Le abitazioni più efficienti presentano, inoltre, prezzi medi superiori di circa il 40% rispetto agli immobili appartenenti alle classi energetiche più basse e tempi di vendita inferiori di circa l’8%, confermando come l’efficienza energetica stia assumendo un ruolo sempre più rilevante nelle valutazioni degli acquirenti.

 

IN LOMBARDIA CRESCE IL PESO DEGLI IMMOBILI EFFICIENTI

In questo scenario si inserisce anche l’evoluzione del mercato lombardo. Le compravendite di immobili in classe energetica A e B raggiungono il 16% del totale, mentre le classi energetiche E, F e G scendono dal 66% al 64%, mentre il comparto intermedio rappresentato dalle classi C e D rimane sostanzialmente stabile al 20%. L’attenzione verso la qualità dell’immobile si riflette anche nelle preferenze abitative. In Lombardia il trilocale si conferma la tipologia più richiesta con il 48,35% delle compravendite, ma crescono anche i bilocali (31,72%) e i quadrilocali (14,45%), mentre il monolocale continua a perdere peso e si ferma al 2,66% del mercato. Un dato che evidenzia la ricerca di abitazioni più funzionali e capaci di adattarsi a esigenze abitative sempre più articolate.

 

MILANO PREMIA QUALITÀ ED EFFICIENZA

Anche a Milano l’efficienza energetica assume un ruolo sempre più rilevante nelle scelte di acquisto. Le compravendite relative agli immobili in classe energetica C e D passano infatti dal 21% al 26%, mentre le classi energetiche E, F e G si attestano al 66%, il dato più basso degli ultimi anni. Una dinamica che suggerisce come il mercato stia premiando il miglior equilibrio tra efficienza energetica, sostenibilità economica e qualità dell’abitare.

Secondo le analisi del Real Estate DATA HUB – il market report realizzato dal Centro Studi di REMAX Italia, dall’Ufficio Studi di RYZE e dall’Ufficio Studi di 24MAX, sul fronte dei valori il mercato milanese mostra una sostanziale stabilizzazione dei prezzi medi. Nel secondo semestre del 2025 il prezzo medio delle abitazioni si attesta a 4.587 euro al metro quadrato, rispetto ai 4.650 euro registrati nella prima metà dell’anno.

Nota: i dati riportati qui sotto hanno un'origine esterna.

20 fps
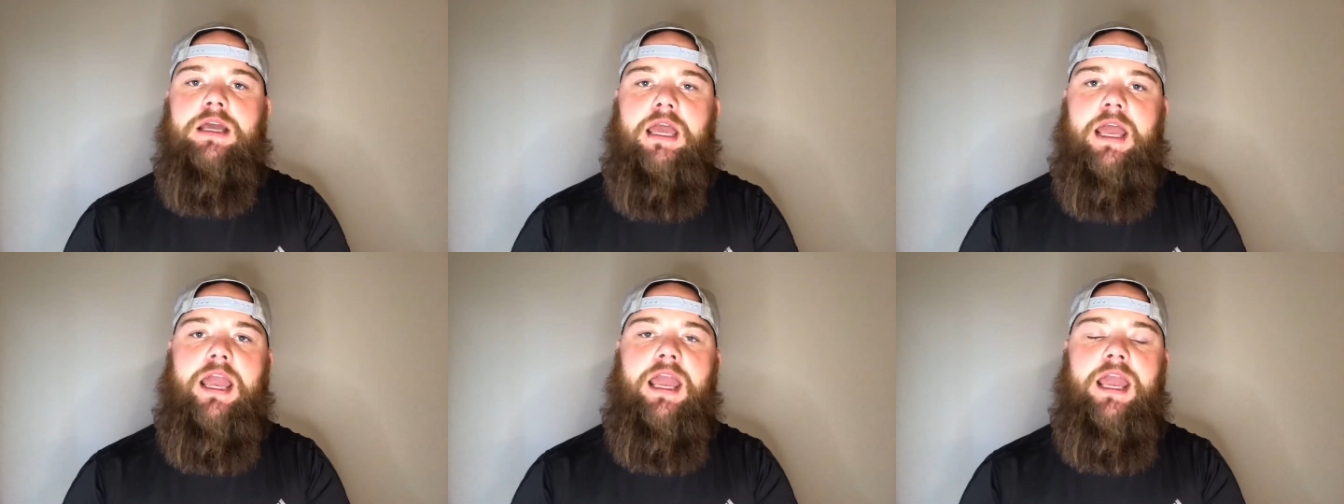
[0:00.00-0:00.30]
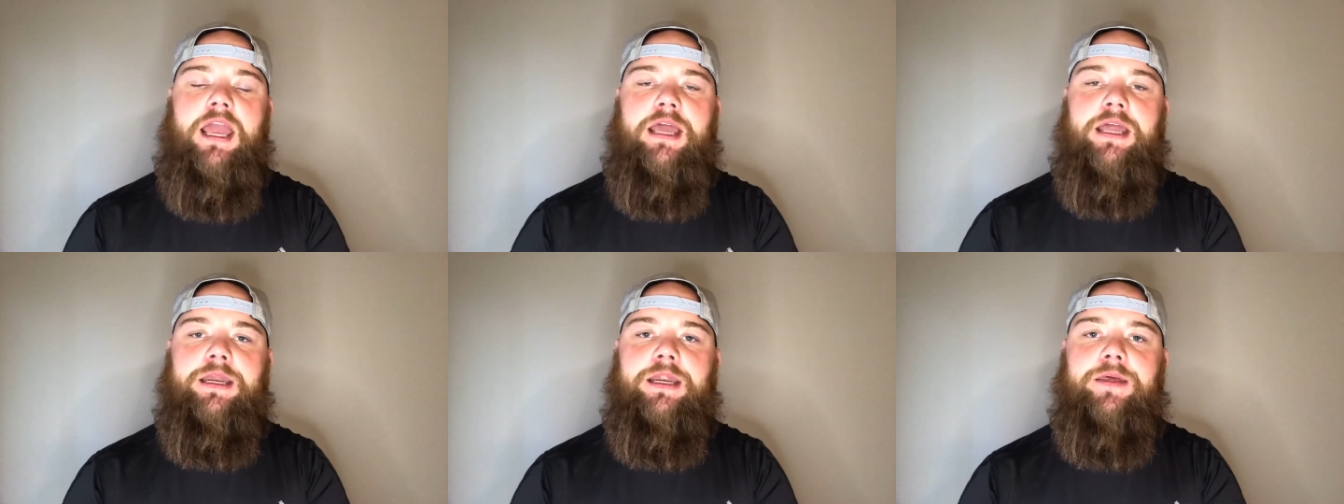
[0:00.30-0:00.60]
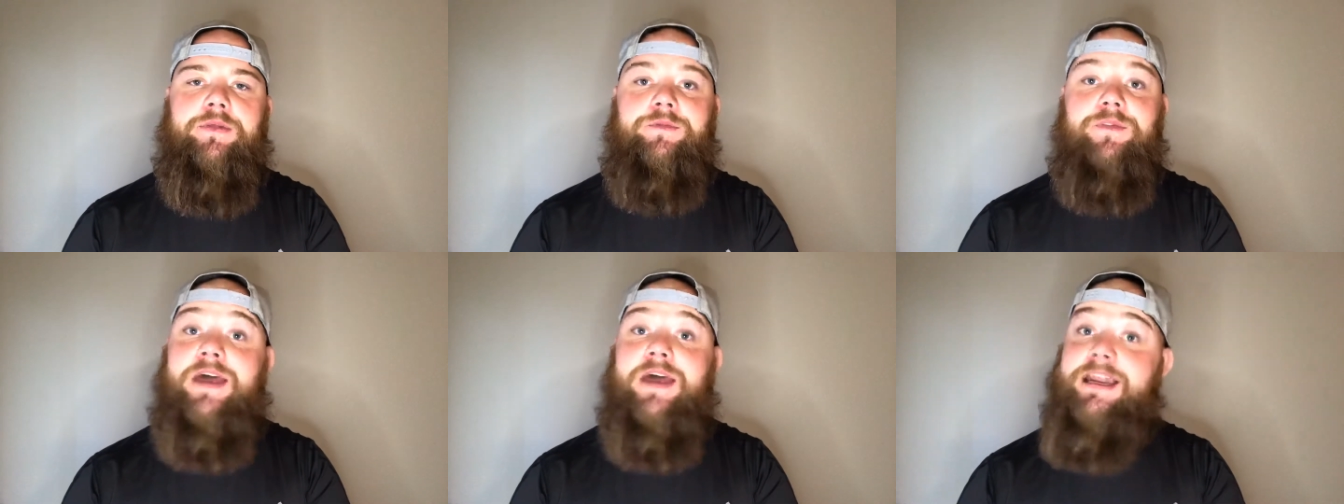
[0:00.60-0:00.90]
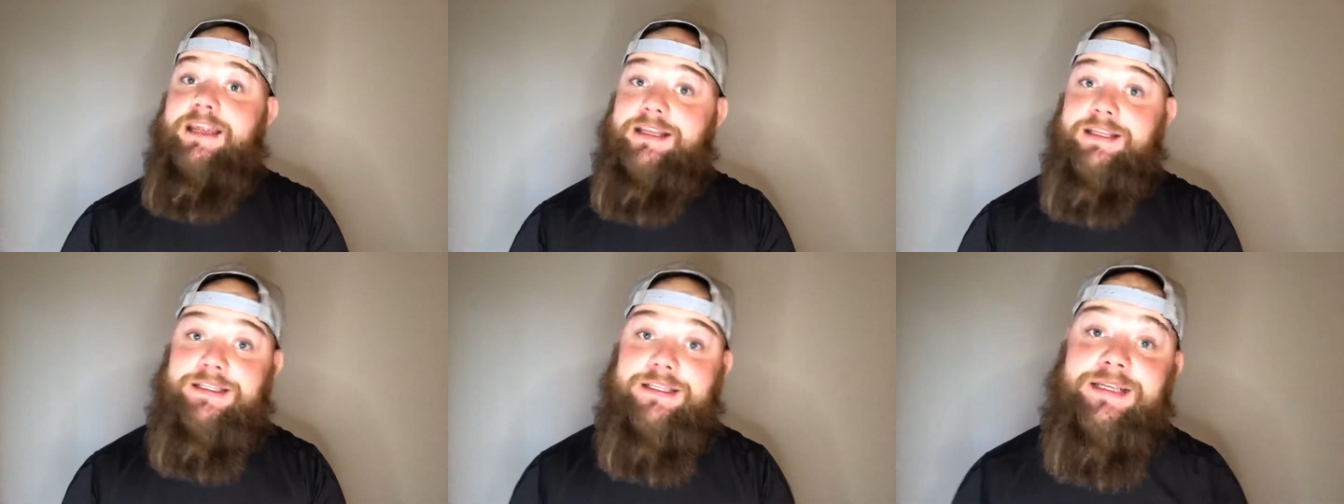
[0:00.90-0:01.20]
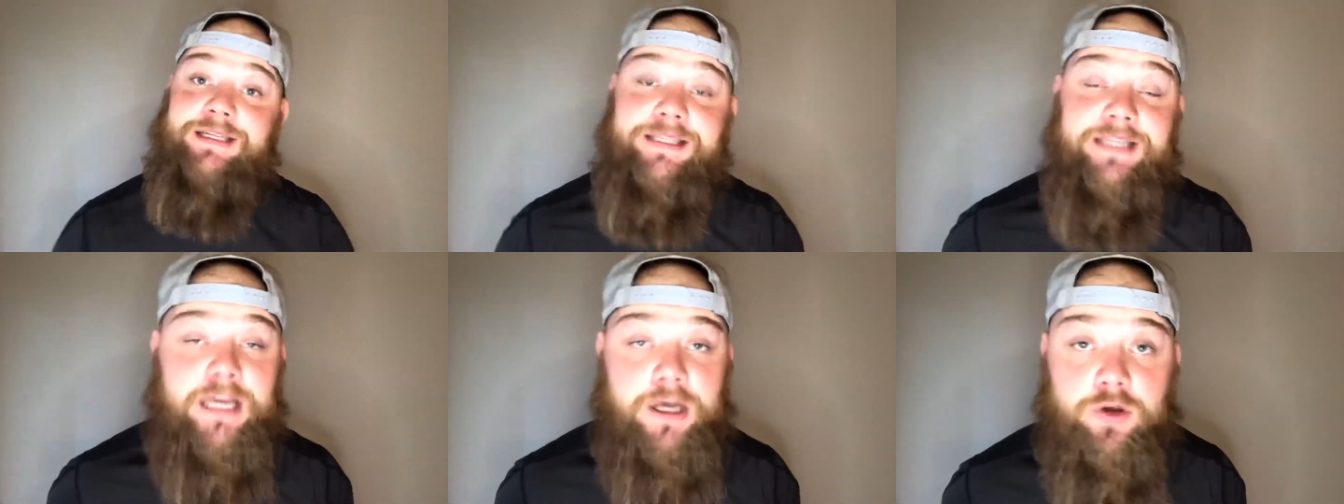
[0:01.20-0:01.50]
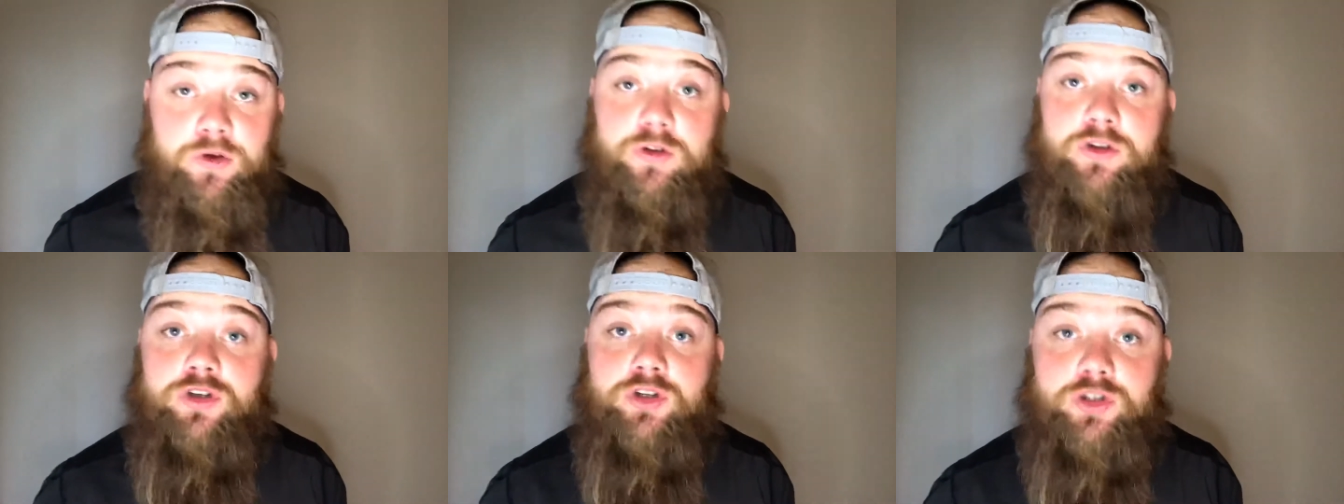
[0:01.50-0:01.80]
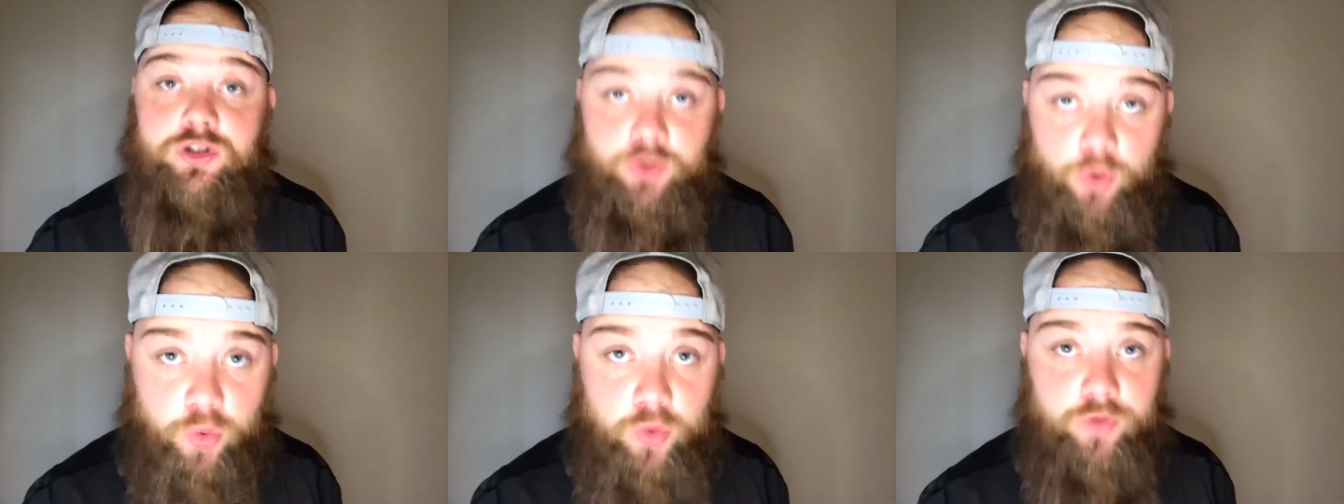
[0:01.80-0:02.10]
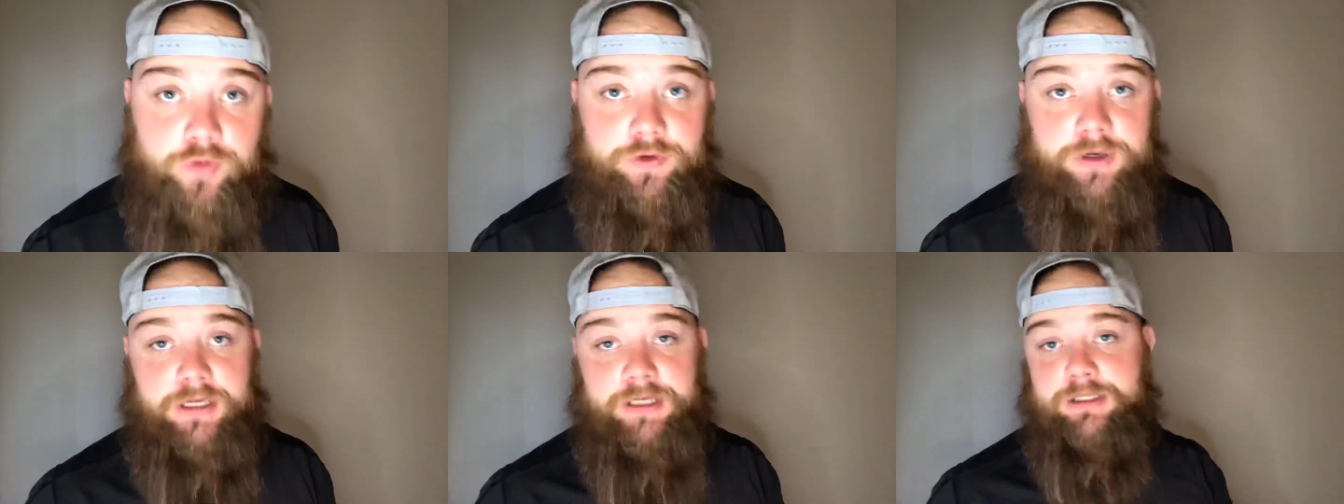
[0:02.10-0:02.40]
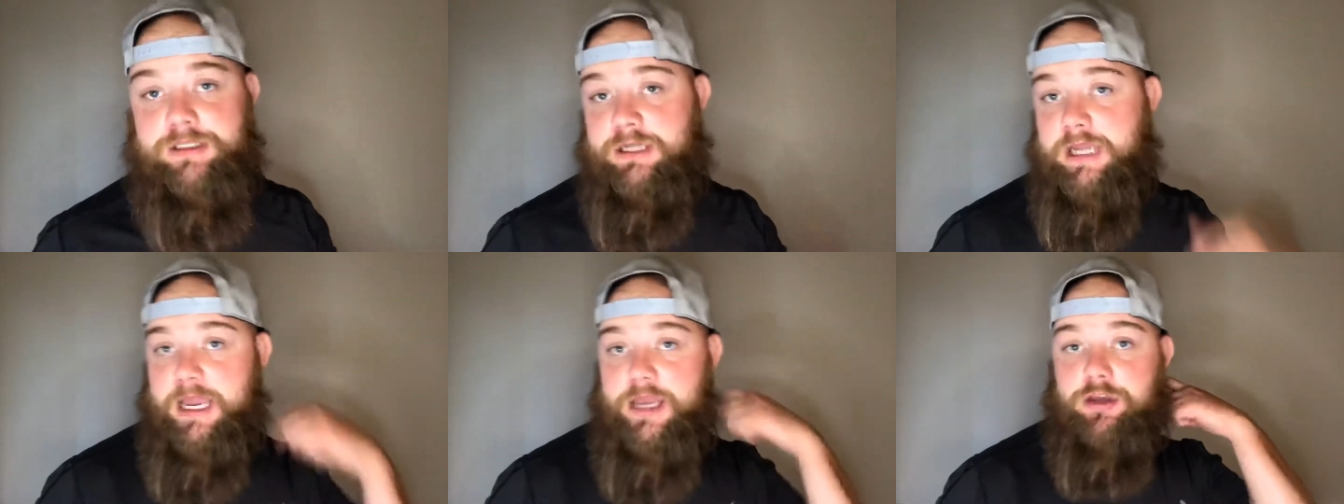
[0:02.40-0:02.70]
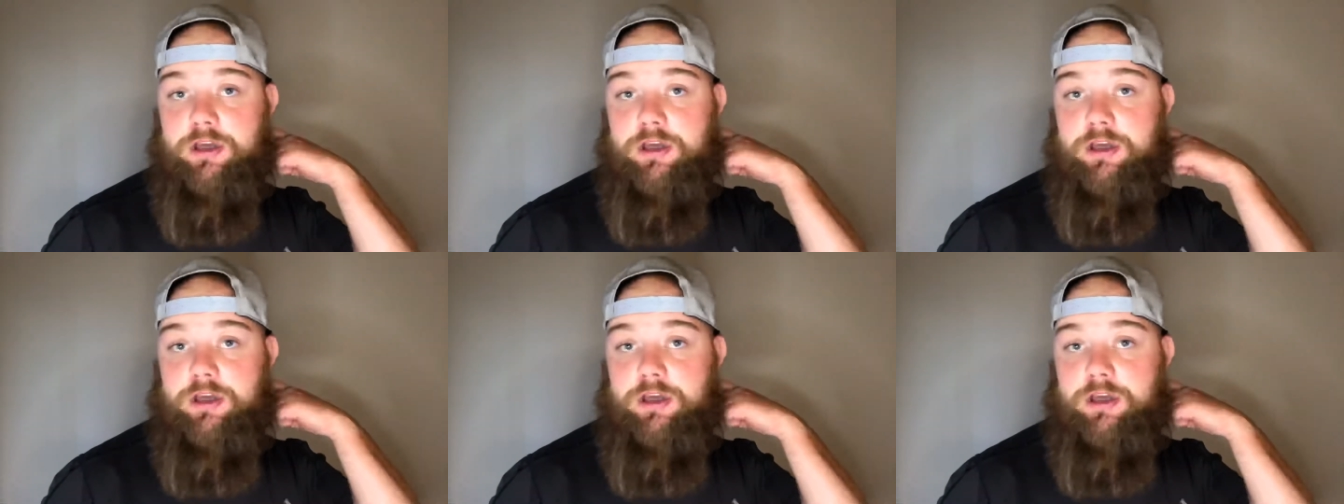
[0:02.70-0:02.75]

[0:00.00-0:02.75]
And that is to tell stories, okay?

All’interno di questo scenario emerge però il forte dinamismo dei bilocali. Le quotazioni di questa tipologia abitativa passano infatti da 4.569 a 5.170 euro al metro quadrato, confermando il forte interesse di acquirenti e investitori. La domanda continua, inoltre, a mantenersi particolarmente vivace, come dimostrano i tempi medi di vendita pari a 97 giorni.

 

L’attenzione verso immobili efficienti e di qualità si riflette anche nella crescente domanda di immobili ubicati nelle aree interessate da interventi di rigenerazione urbana e nuovi sviluppi infrastrutturali. Le dinamiche più vivaci si registrano infatti nei quartieri coinvolti nei principali processi di trasformazione della città, dove la disponibilità di immobili di nuova edificazione o riqualificati intercetta una domanda sempre più attenta alle prestazioni energetiche, al comfort abitativo e alla sostenibilità dell’investimento nel lungo periodo.

 

UN CAMBIAMENTO DESTINATO A RIDISEGNARE IL MERCATO

Dario Castiglia

“Più che a una semplice evoluzione tecnologica, stiamo assistendo a un cambiamento culturale che sta ridefinendo i criteri con cui vengono scelte le case”, commenta Dario Castiglia, CEO & Founder di REMAX Italia. “È una trasformazione che contribuirà a rendere sempre più evidente la differenza tra gli immobili capaci di rispondere alle nuove esigenze degli acquirenti e quelli che richiederanno interventi di riqualificazione per mantenere la propria attrattività”.